- [Work instruction] Data follows below. Repeat exactly the lines between the line holding "[0:03.74-0:04.74]" and the line holding "[0:13.74-0:14.54]", inclusive, and nothing more; drop pictures.

■ ■ ■

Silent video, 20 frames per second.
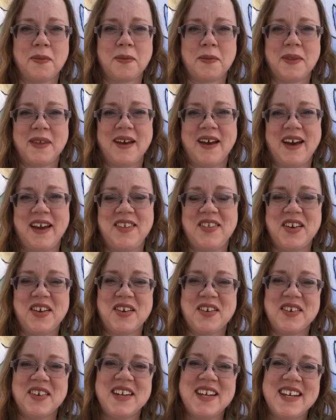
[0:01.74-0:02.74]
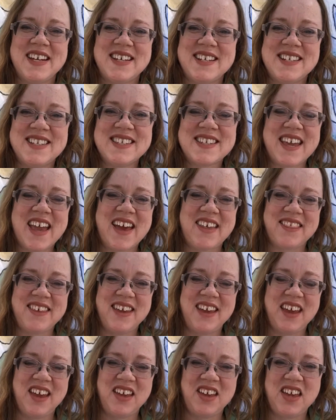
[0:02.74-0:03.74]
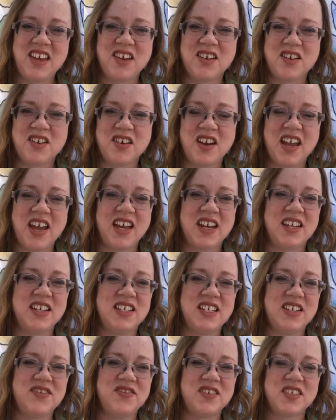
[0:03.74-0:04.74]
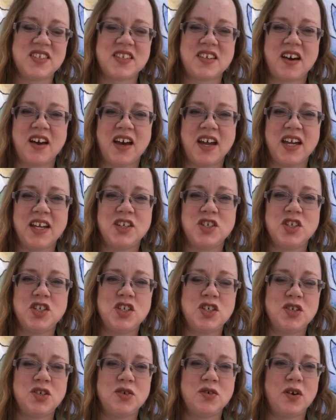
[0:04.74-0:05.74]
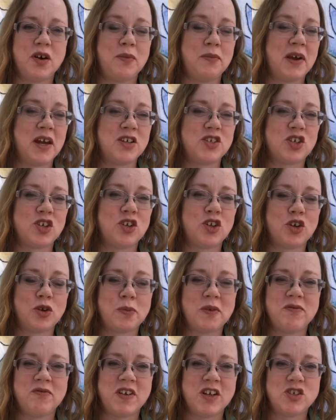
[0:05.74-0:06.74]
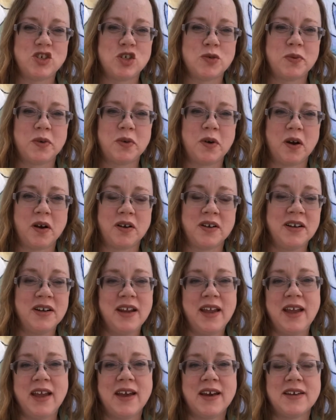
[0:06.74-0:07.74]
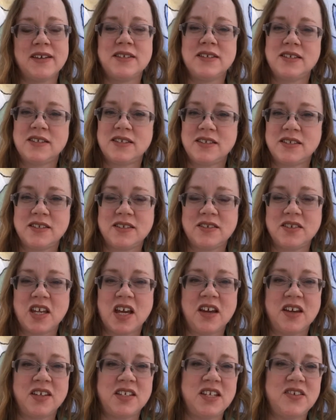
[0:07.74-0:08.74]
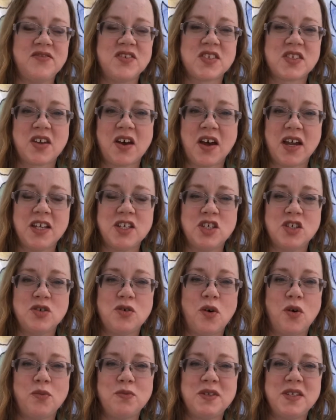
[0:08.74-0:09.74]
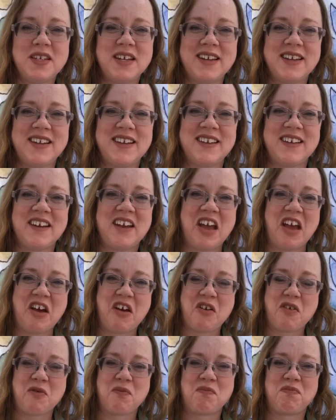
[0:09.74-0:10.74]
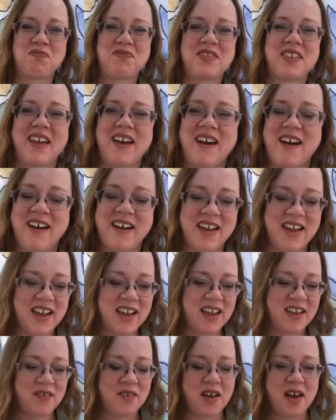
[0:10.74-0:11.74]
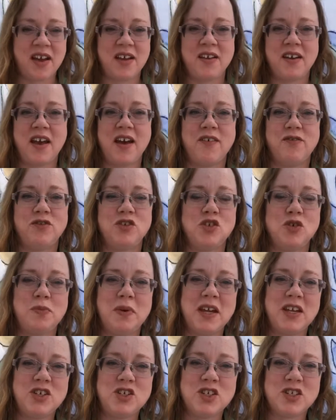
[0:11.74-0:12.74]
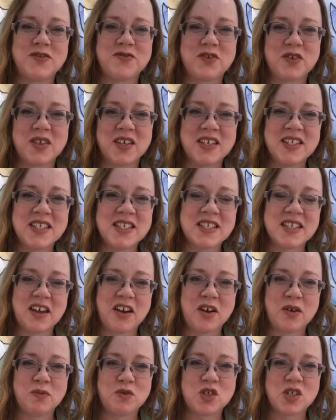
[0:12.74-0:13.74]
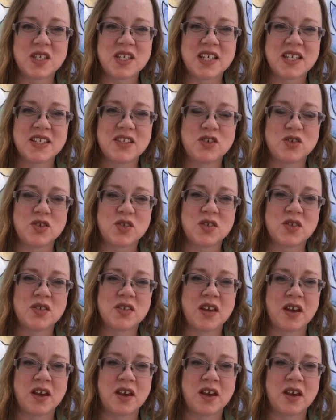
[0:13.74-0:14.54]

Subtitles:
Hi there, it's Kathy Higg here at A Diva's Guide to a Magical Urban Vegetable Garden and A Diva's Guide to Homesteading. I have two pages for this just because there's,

■ ■ ■

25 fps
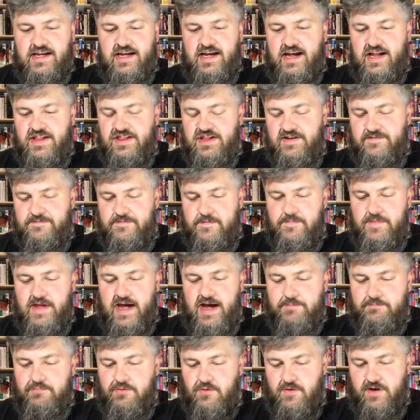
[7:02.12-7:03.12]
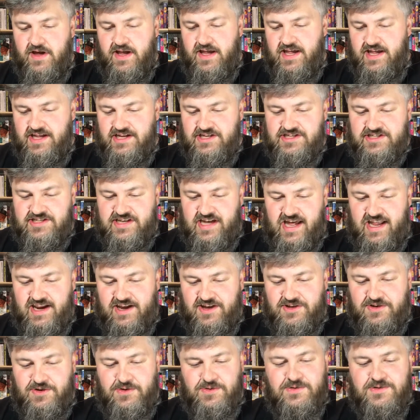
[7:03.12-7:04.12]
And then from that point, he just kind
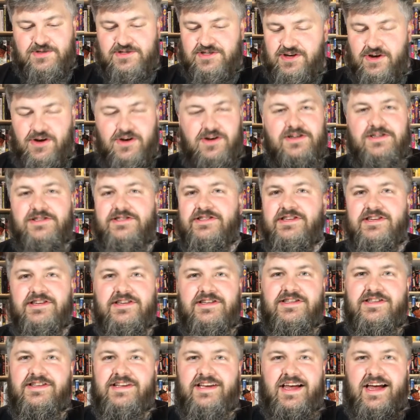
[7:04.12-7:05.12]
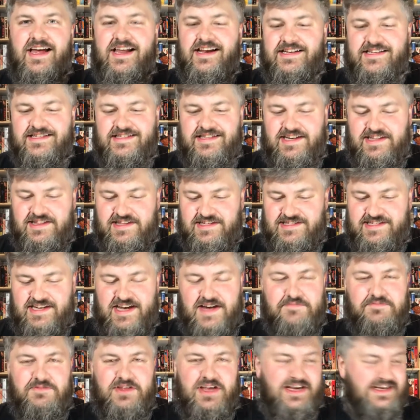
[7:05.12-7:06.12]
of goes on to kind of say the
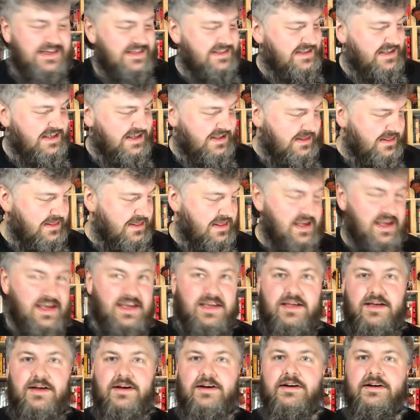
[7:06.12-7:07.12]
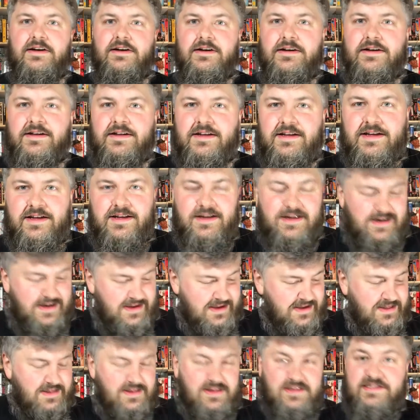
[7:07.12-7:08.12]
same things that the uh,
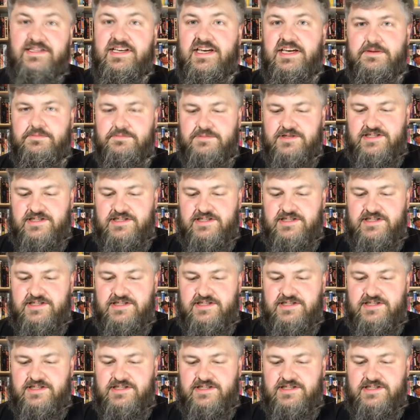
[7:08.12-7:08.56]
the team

■ ■ ■

- [Solution]
[0:03.74-0:04.74]
[0:04.74-0:05.74]
[0:05.74-0:06.74]
[0:06.74-0:07.74]
[0:07.74-0:08.74]
[0:08.74-0:09.74]
[0:09.74-0:10.74]
[0:10.74-0:11.74]
[0:11.74-0:12.74]
[0:12.74-0:13.74]
[0:13.74-0:14.54]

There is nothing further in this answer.